Ada pun sikap kedermawanan dan pluralisme Mbah Kholil dapat kita lihat kala beliau membagikan sembako dan uang setiap kali beranjak dari Masjid Jami’ (posisinya depan Alun-Alun Bangkalan). Pemberian ini tidak hanya ditujukan kepada umat Islam, melainkan juga kepada masyarakat non muslim di daerah Pecinan, Bangkalan yang notabenanya memang terdapat banyak non muslim disana.
Dari sekian pesan dan nilai yang Mbah Kholil ajarkan melalui perjalanan hidupnya, belum seutuhnya mampu merepresentasikan masyarakat Bangkalan saat ini. Contoh kasus, dalam aspek ilmu pengetahuan atau pendidikan, Bangkalan masih sangat rendah. Di beberapa daerah di Bangkalan ketimpangan pendidikan ini terjadi.
Selain itu, ketimpangan perekonomian juga sangat parah. Indikatornya tingkat pengangguran tinggi dan tingkat urbanisasi juga tinggi. Di samping memang masyarakat yang sudah kaya (Borjuis) tidak mewarisi kedermawanan untuk saling berbagi, juga instansi pemerintah sama sekali tidak dermawan, dalam arti penyediaan lapangan kerja sangat minim.
Jikalau diawal penulis sebut Mbah Kholil hanya menjadi objek tabarrukan, pada spek akhiratnya, mestinya juga kita bisa mengambil semangat Mbah Kholil dalam konteks duniawi.

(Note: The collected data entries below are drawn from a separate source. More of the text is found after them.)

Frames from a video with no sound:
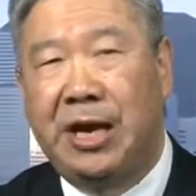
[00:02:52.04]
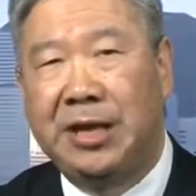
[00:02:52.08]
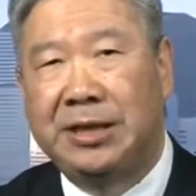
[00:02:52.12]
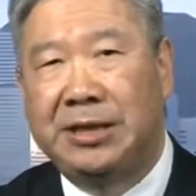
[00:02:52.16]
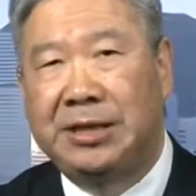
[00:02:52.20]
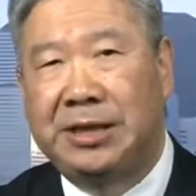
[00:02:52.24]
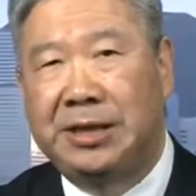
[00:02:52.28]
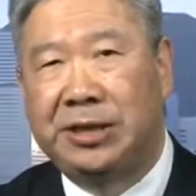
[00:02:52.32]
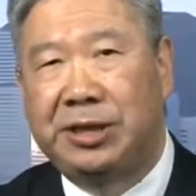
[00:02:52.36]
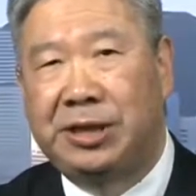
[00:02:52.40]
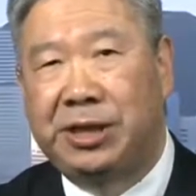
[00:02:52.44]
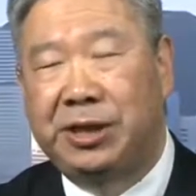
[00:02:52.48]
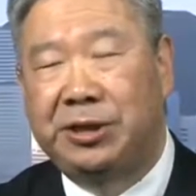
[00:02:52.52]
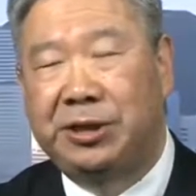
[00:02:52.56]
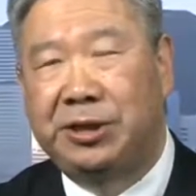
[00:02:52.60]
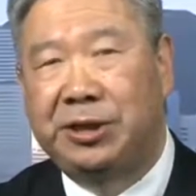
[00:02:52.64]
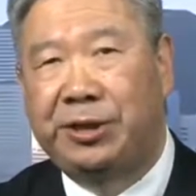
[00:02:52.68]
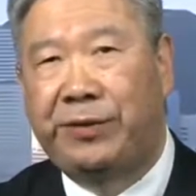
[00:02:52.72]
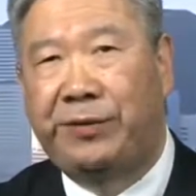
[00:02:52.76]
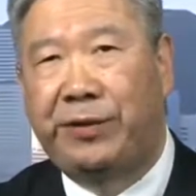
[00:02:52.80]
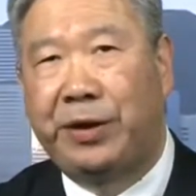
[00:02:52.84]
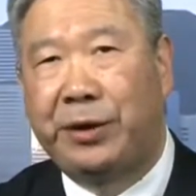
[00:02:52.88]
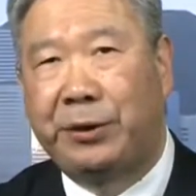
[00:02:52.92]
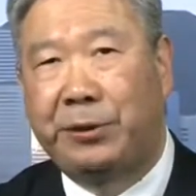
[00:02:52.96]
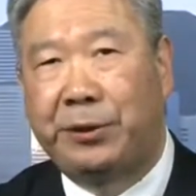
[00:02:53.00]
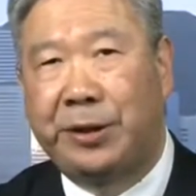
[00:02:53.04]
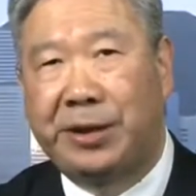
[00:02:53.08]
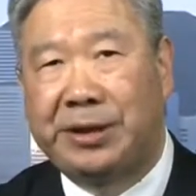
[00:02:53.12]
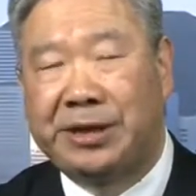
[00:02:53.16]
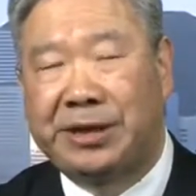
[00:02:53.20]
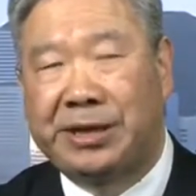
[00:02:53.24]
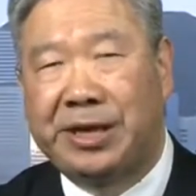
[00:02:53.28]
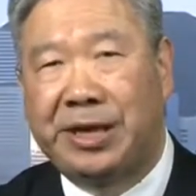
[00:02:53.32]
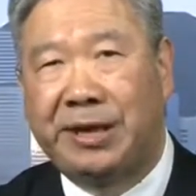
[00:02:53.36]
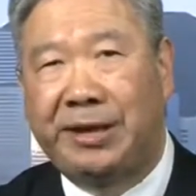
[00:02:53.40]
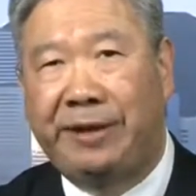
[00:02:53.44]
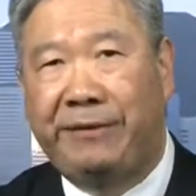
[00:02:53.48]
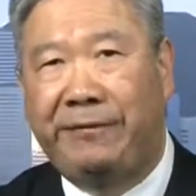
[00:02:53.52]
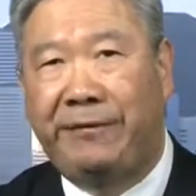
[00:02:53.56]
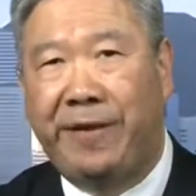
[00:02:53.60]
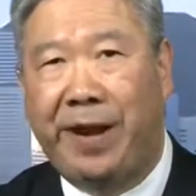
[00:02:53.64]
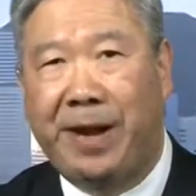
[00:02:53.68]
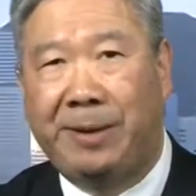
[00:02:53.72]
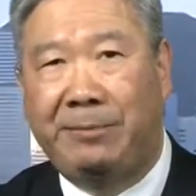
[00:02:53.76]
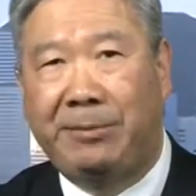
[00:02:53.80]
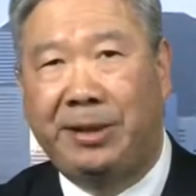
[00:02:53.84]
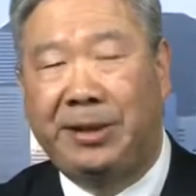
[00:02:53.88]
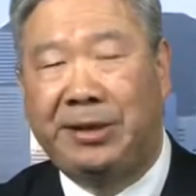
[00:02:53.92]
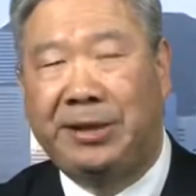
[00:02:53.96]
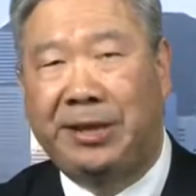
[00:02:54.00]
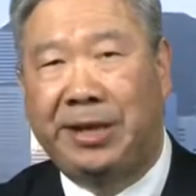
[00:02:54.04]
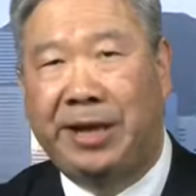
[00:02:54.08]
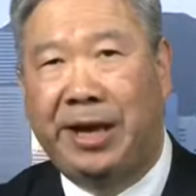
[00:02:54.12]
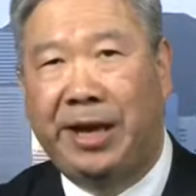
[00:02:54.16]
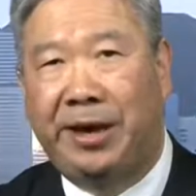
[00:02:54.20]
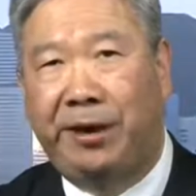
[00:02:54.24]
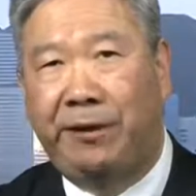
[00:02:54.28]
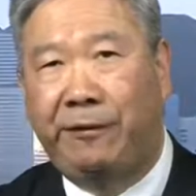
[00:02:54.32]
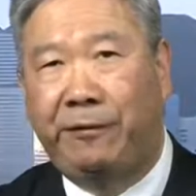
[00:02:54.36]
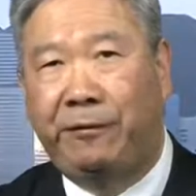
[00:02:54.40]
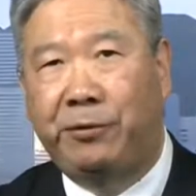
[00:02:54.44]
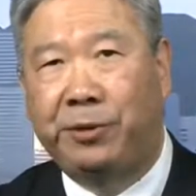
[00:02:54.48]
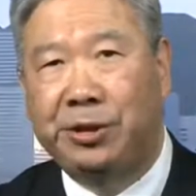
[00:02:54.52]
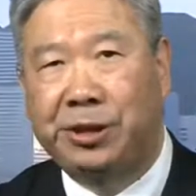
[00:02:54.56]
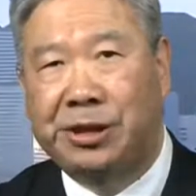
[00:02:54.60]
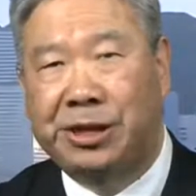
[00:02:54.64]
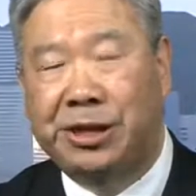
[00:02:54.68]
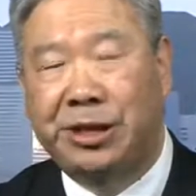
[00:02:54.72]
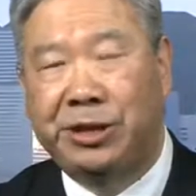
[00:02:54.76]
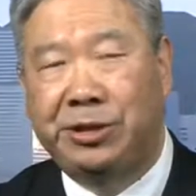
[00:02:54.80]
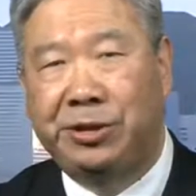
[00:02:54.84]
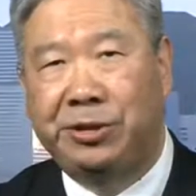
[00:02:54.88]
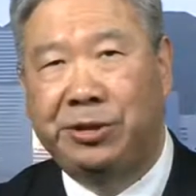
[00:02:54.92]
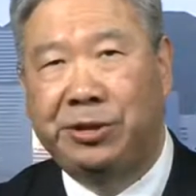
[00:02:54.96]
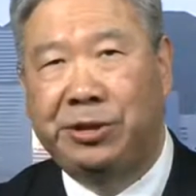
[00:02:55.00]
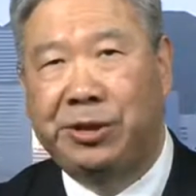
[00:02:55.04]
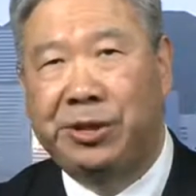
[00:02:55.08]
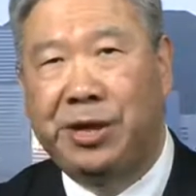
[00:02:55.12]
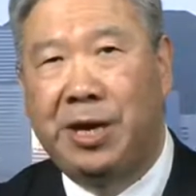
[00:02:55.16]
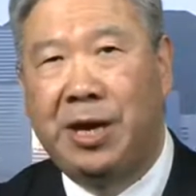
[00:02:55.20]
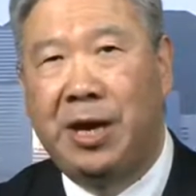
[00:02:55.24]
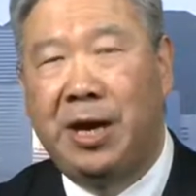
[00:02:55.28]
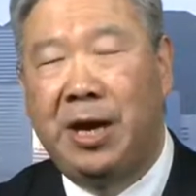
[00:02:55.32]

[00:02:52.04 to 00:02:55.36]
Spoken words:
Since there's fewer extended family to care for seniors,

Penulis menyimpulkan bahwa untuk memperoleh kebahagiaan dunia dan atau akhirat, atau dunia dan akhirat secara bersamaan maka kuncinya adalah ‘ilmu’. Demikian pesan yang disampaikan Imam Syafi’i dalam pesannya:
“Barang siapa ingin mendapat (selamat) dunia, maka dengan ilmu. Barang siapa ingin mendapat (selamat) akhirat, maka dengan ilmu. Dan barang siapa yang selamat dunia akhirat, yaitu dengan ilmu” (terjemahan ala penulis).